Charles Michel © Dino

Déficit budgétaire de 8,2 milliards d’euros en 2019? « Nous vivons simplement au-dessus de nos moyens »

Kamiel Vermeylen Journaliste Knack.be

En 2019, le déficit budgétaire s’élèvera-t-il à cinq milliards d’euros de plus qu’indiqué par le gouvernement? D’après les derniers chiffres du Bureau fédéral du Plan, ce sera bel et bien le cas. « Je suis désillusionné et déçu », admet le professeur en droit fiscal, Michel Maus.

La probabilité est réelle que le déficit budgétaire s’élèvera à cinq milliards de plus en 2019 que prévu par le gouvernement Michel. C’est ce que montrent les chiffres du Bureau fédéral du Plan. Les responsables politiques visaient un déficit budgétaire de 0,7%, mais cela représentera vraisemblablement 1,8% du produit intérieur brut. Cela signifie un trou d’au moins 8,2 milliards en 2019. Knack a demandé à Michel Maus, professeur de droit fiscal à la Vrije Universiteit Brussel, où le bât blesse. « Je ne suis pas seulement déçu, je suis particulièrement inquiet pour l’avenir », dit Maus.

La préparation du budget est une estimation difficile, mais un déficit de 8,2 milliards n’est pas rien. Comment une telle chose peut-elle arriver?

Michel Maus : Ce gouvernement espère trop les effets d’amortissement des mesures prises. En outre, les économies nécessaires pour financer le transfert d’impôts n’ont pas encore été réalisées. On ne fait pas un budget avec de l’espoir.

Vous parlez notamment de l’accord sur l’emploi, dont le gouvernement s’attend à ce qu’il rapporte 500 millions.

En effet. Il est évidemment vrai que la hausse de l’emploi entraîne une diminution des allocations et une augmentation des recettes fiscales. Mais le gouvernement attend l’impossible et ses estimations sont irréalistes.

Un budget équilibré était pourtant le cheval de bataille de ce gouvernement.

C’est pourquoi je suis désillusionné et déçu.

Les effets de récupération ne suffiront pas à combler le total de 8,2 milliards?

C’est vrai. Cependant, le gouvernement bénéficie de conditions fantastiques: taux d’intérêt historiquement bas, taux de chômage historiquement bas et croissance économique mondiale. Si cela ne fonctionne pas maintenant, quand trouverons-nous un équilibre budgétaire? Malheureusement, je ne peux que conclure que nous vivons au-dessus de nos moyens. Nous devrons simplement économiser sur l’État providence. Mais même pour un gouvernement de centre droit, il est extrêmement difficile de mettre en oeuvre des mesures structurelles. Même si le modèle de concertation belge ne facilite pas les choses.

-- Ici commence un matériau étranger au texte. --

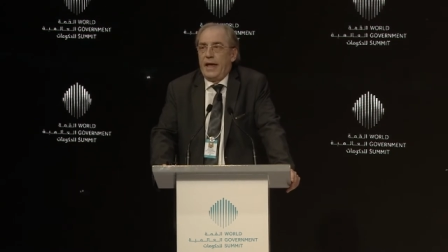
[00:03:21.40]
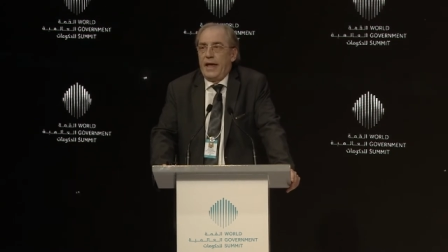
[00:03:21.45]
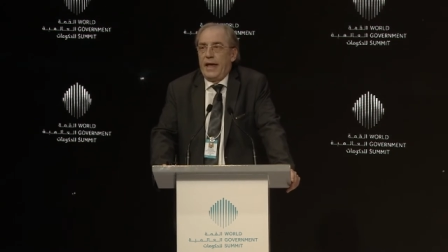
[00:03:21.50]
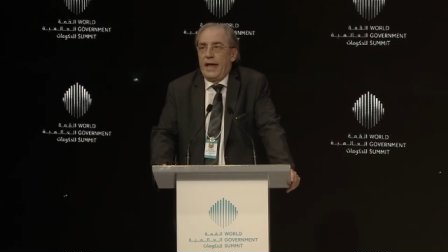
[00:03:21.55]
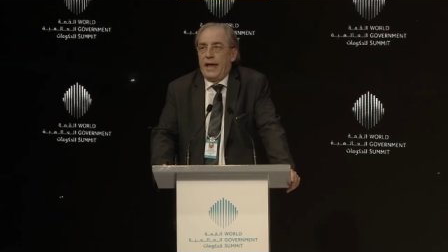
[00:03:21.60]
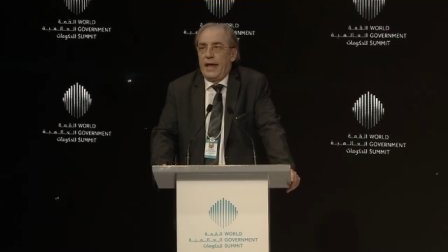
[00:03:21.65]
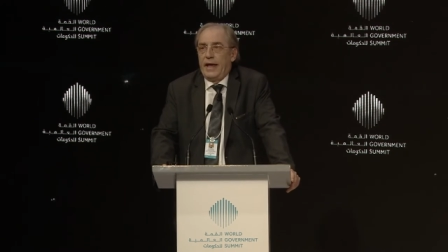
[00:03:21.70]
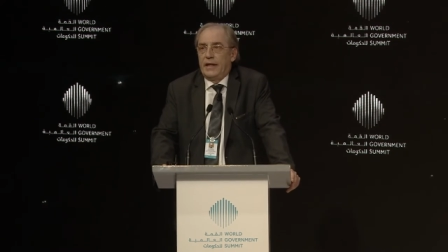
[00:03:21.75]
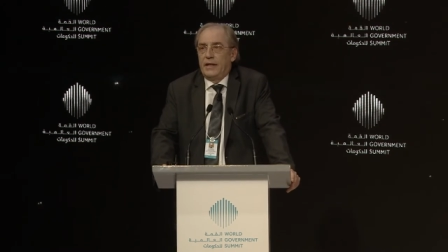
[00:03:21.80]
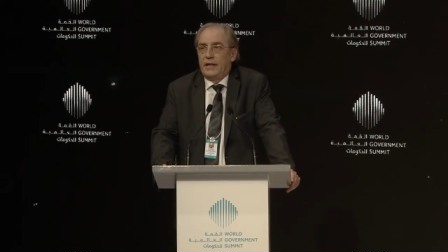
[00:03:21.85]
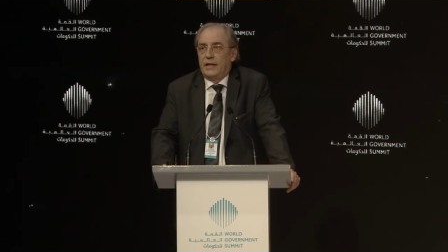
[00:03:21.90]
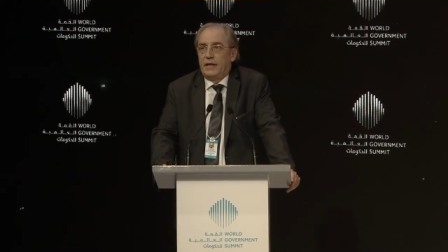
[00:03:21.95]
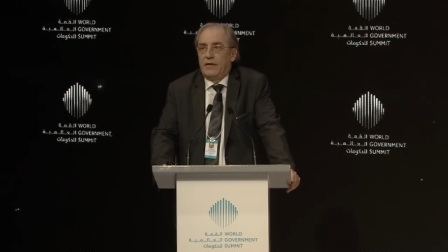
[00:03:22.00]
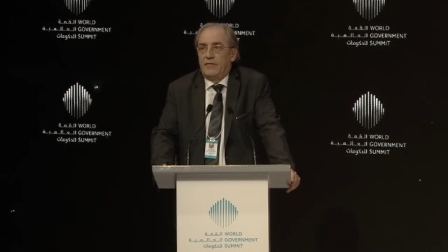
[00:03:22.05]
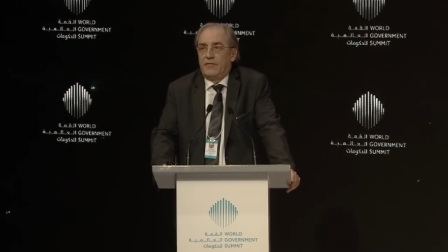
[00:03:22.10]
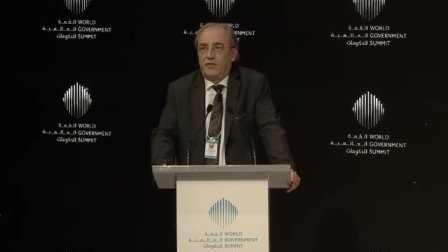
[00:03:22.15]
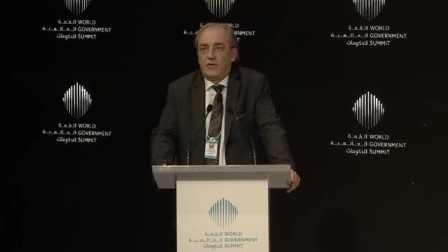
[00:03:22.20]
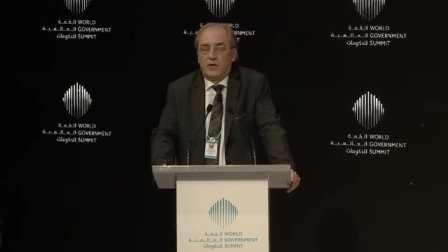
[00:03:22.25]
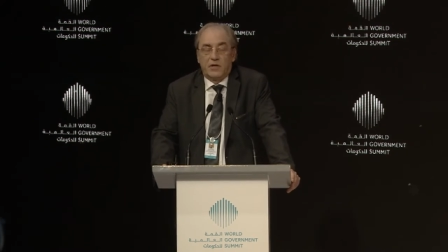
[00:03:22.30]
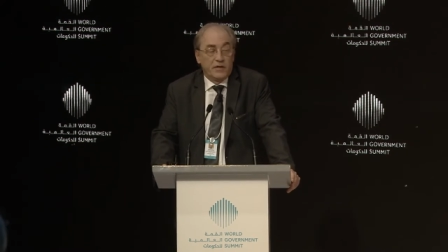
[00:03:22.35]
and
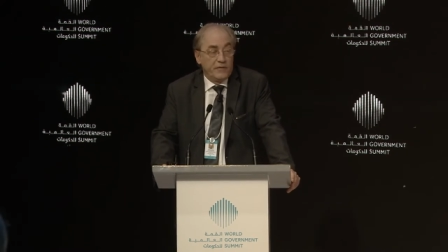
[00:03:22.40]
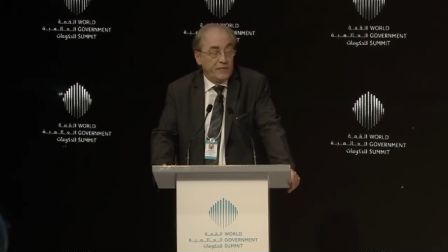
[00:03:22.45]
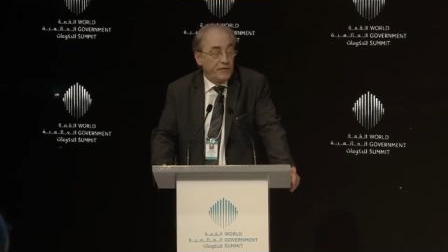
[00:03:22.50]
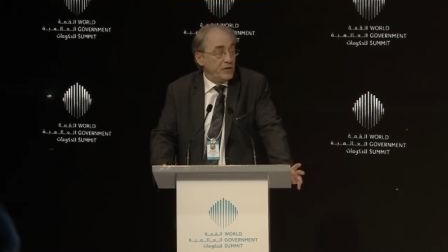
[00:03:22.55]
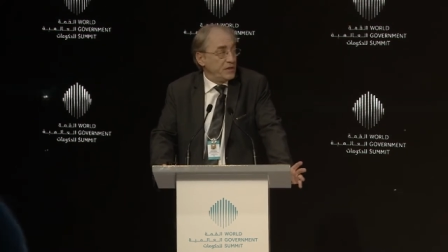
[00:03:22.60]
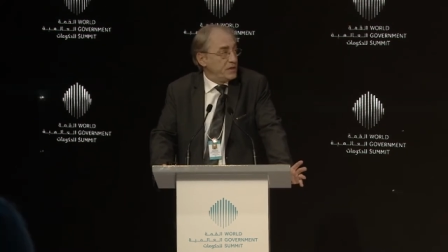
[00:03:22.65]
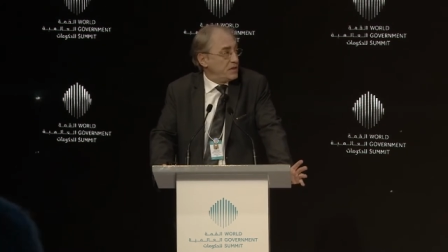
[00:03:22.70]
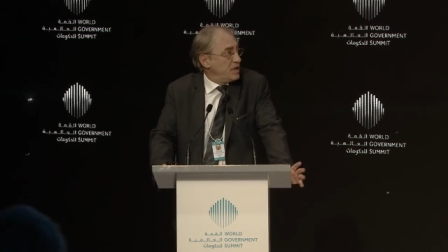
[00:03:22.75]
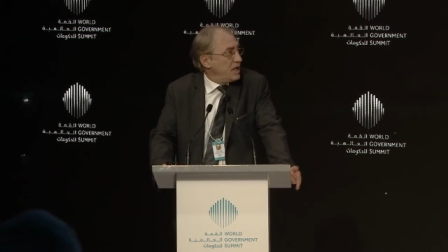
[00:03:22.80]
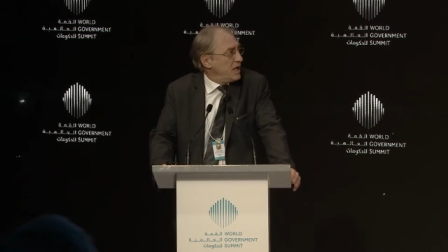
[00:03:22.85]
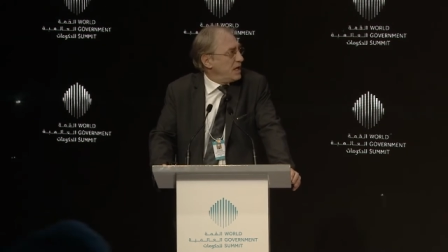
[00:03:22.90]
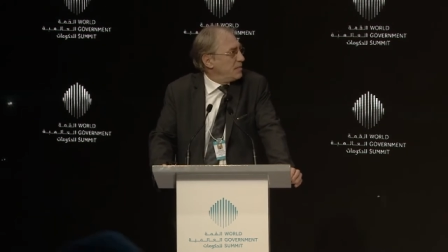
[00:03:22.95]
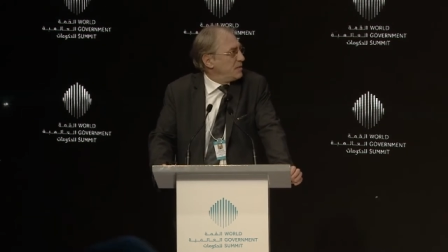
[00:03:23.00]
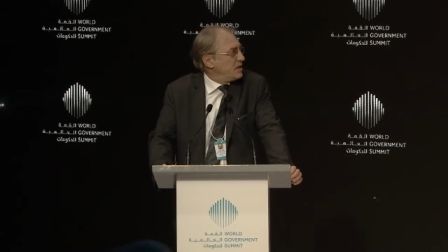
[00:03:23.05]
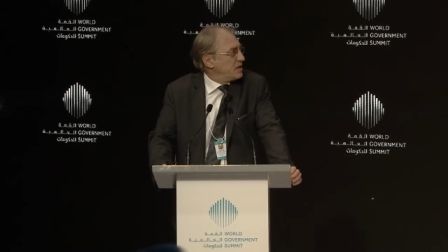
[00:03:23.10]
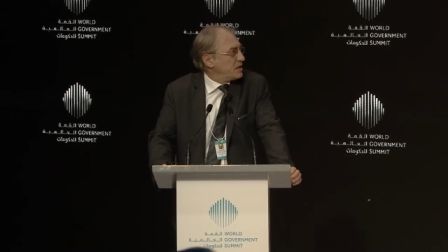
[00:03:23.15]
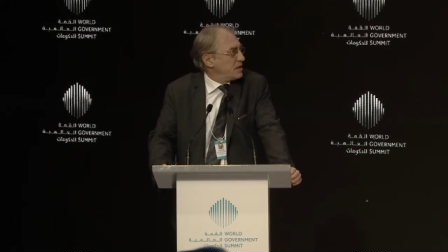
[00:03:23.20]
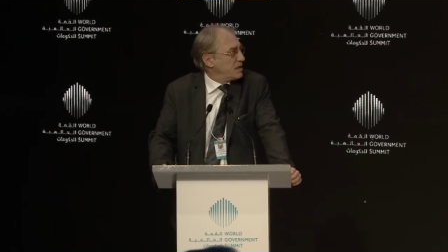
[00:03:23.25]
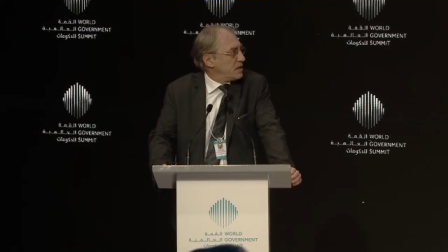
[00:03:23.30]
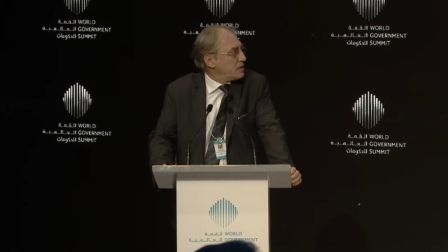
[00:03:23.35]
for the first time
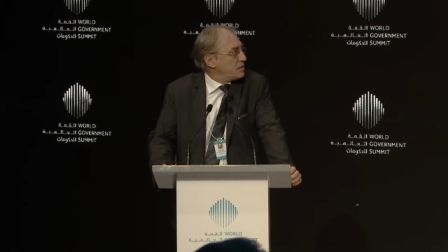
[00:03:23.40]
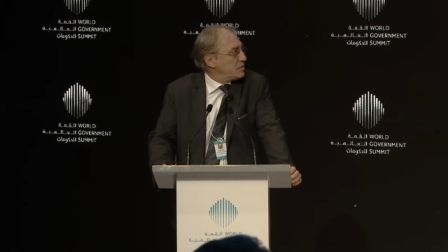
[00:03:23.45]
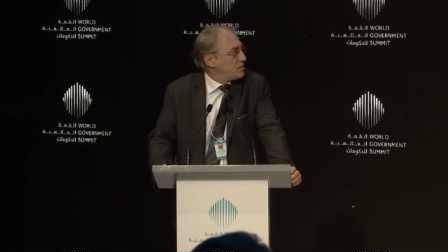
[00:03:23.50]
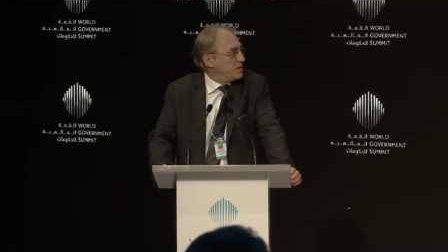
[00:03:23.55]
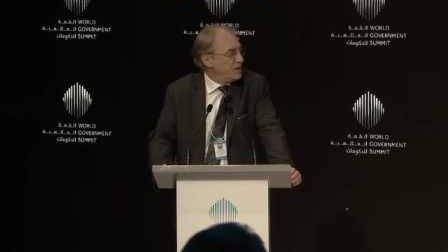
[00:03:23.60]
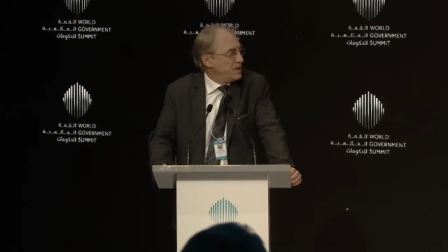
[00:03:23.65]
it has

La réduction de l’impôt sur les sociétés devrait accroître les investissements et l’emploi.

Avec la réforme de l’impôt sur les sociétés, le gouvernement s’est voulu rassurant. Cependant, ce dossier n’est pas du tout une réussite. Au niveau international, tout le monde fait de même. Notre taux de 25% nous place toujours au troisième rang mondial. Tôt ou tard, nous allons devoir l’abaisser.

Cela ne signifie-t-il pas un nivellement par le bas ?

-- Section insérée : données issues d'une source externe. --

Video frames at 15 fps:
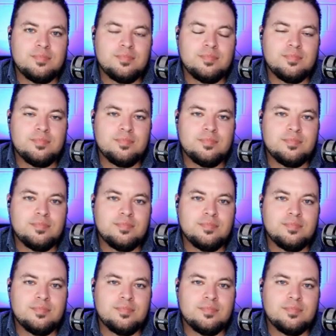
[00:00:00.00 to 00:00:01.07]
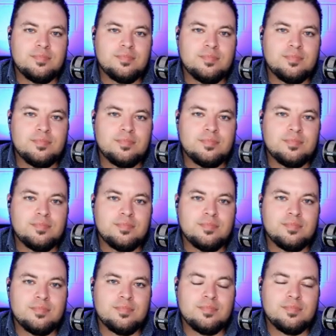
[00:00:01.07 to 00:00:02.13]

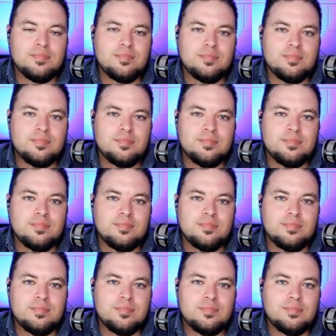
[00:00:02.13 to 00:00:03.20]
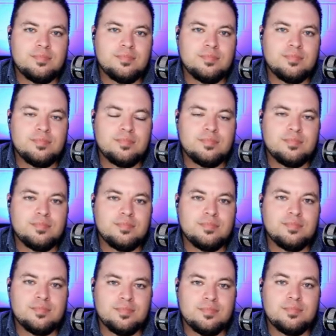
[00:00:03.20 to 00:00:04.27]

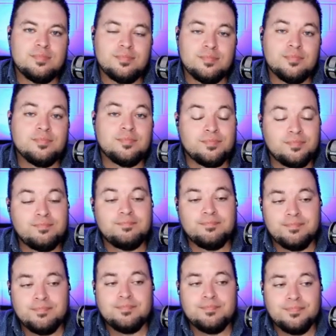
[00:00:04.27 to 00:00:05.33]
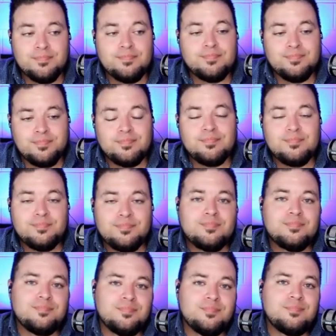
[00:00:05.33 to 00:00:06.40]

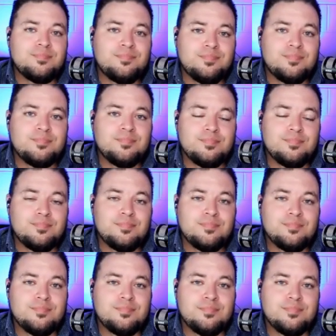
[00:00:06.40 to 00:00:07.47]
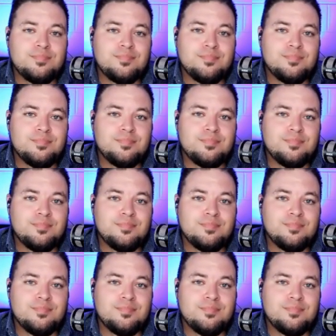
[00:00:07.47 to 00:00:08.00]
No words are spoken by the person on screen.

Nous sommes donc confrontés à un choix difficile. Soit nous attirons de moins en moins d’investissements étrangers, ce qui signifie que nous perdons des emplois et des revenus. Soit nous réduisons davantage les impôts, de sorte que nous perdons aussi des revenus. Dans ce dernier cas, on suppose que les entreprises utiliseront leurs bénéfices pour investir, ce qui devrait se traduire par davantage d’emplois. Ce dernier élément est bien évidemment spéculatif. Le problème c’est que nous ne pouvons pas faire autrement. La seule option, c’est donc d’économiser.

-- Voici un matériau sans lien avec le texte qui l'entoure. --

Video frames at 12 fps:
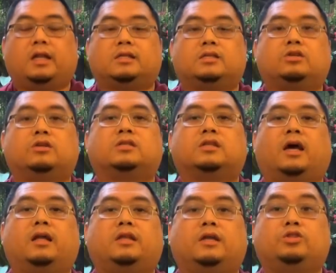It is a good
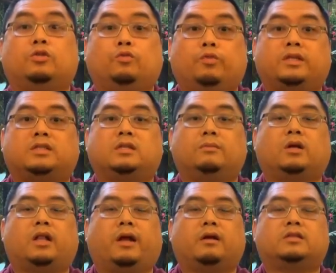sign that your wisdom,
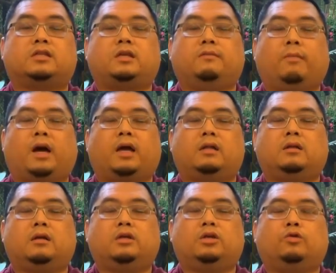clarity, mind,
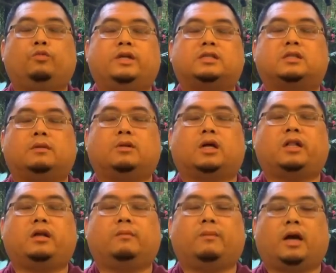your wisdom,
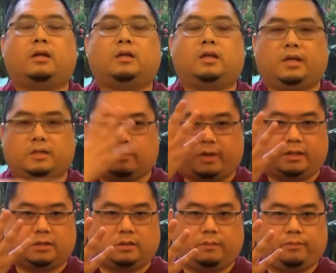clear mind is
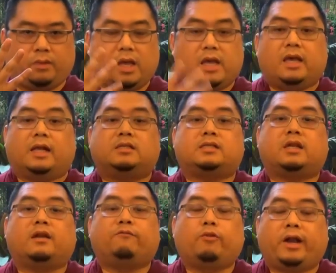arising.
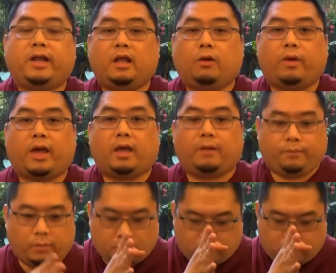Instead of running away,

Le déficit budgétaire est probablement transféré à la prochaine législature. Vous attendez-vous à une amélioration après les élections de 2019?

Il y aura sans doute encore un certain nombre de cadavres qui tomberont du placard. Cela concerne les mesures temporaires ou les mesures qui ont un effet temporaire. Le gouvernement a relevé la déduction l’investissement pour les entreprises en 2018 et 2019. Bien entendu, le but est que les entreprises investissent davantage à cette période et relancent l’économie. Mais que se passera-t-il après? Le prochain gouvernement y sera confronté quoiqu’il arrive.